Your copy should match the listing below word for word, with no images in it.

SUPPLIED INFORMATION:
=====

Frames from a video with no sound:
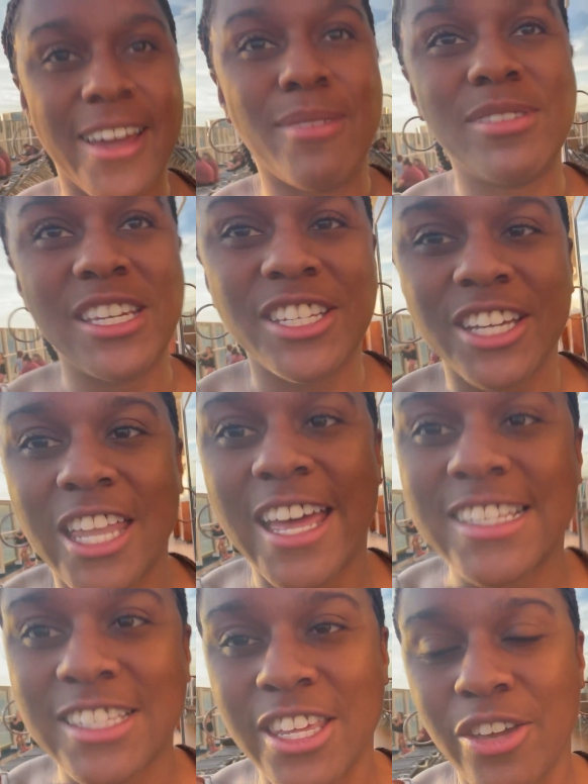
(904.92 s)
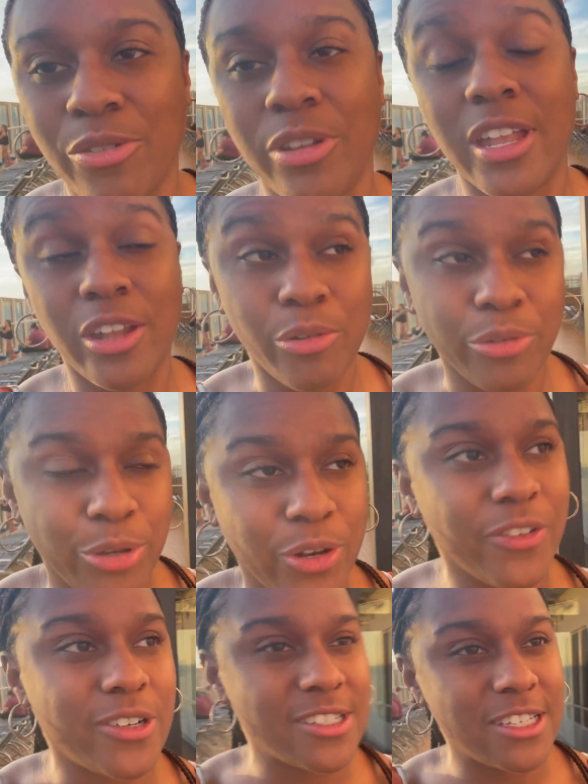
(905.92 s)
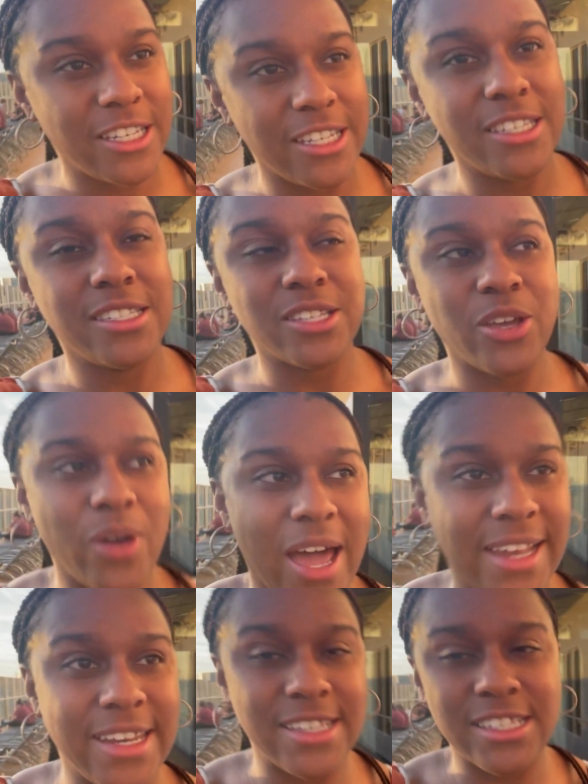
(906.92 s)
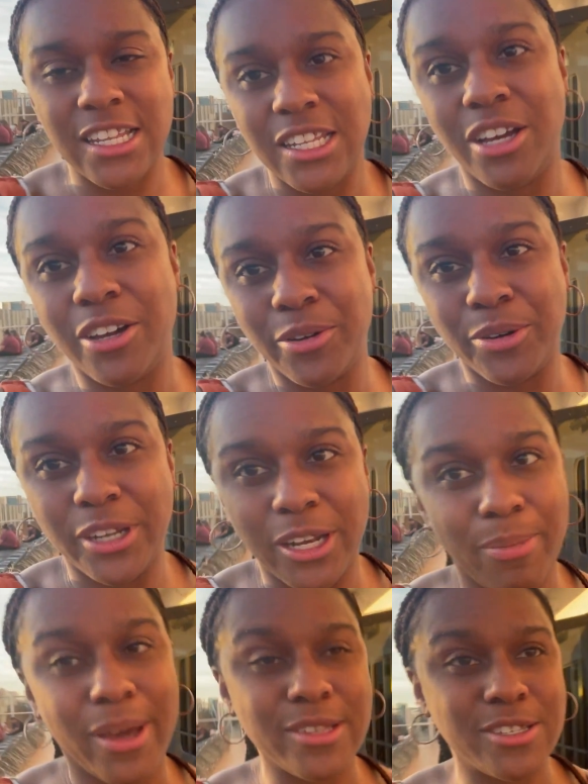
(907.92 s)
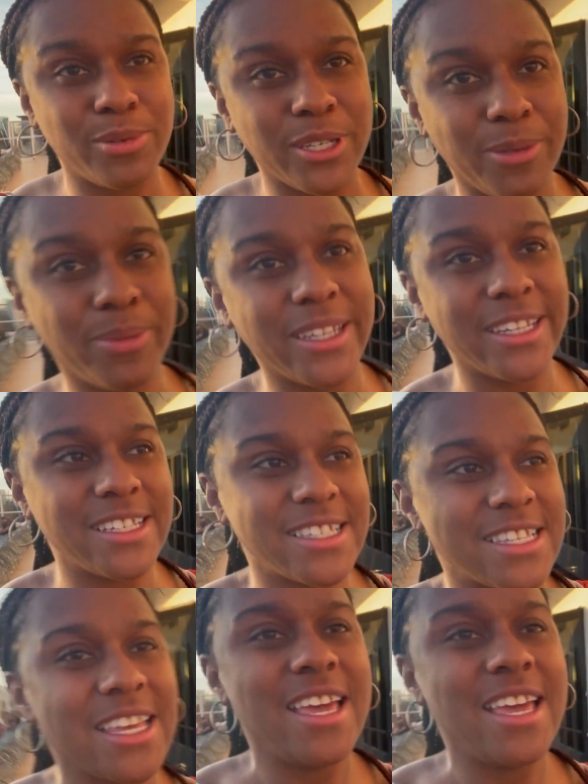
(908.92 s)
teach a class at the local university, so I need to log on in about 20 minutes.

=====

SOLVED EXERCISE:
Frames from a video with no sound:
(904.92 s)
(905.92 s)
(906.92 s)
(907.92 s)
(908.92 s)
teach a class at the local university, so I need to log on in about 20 minutes.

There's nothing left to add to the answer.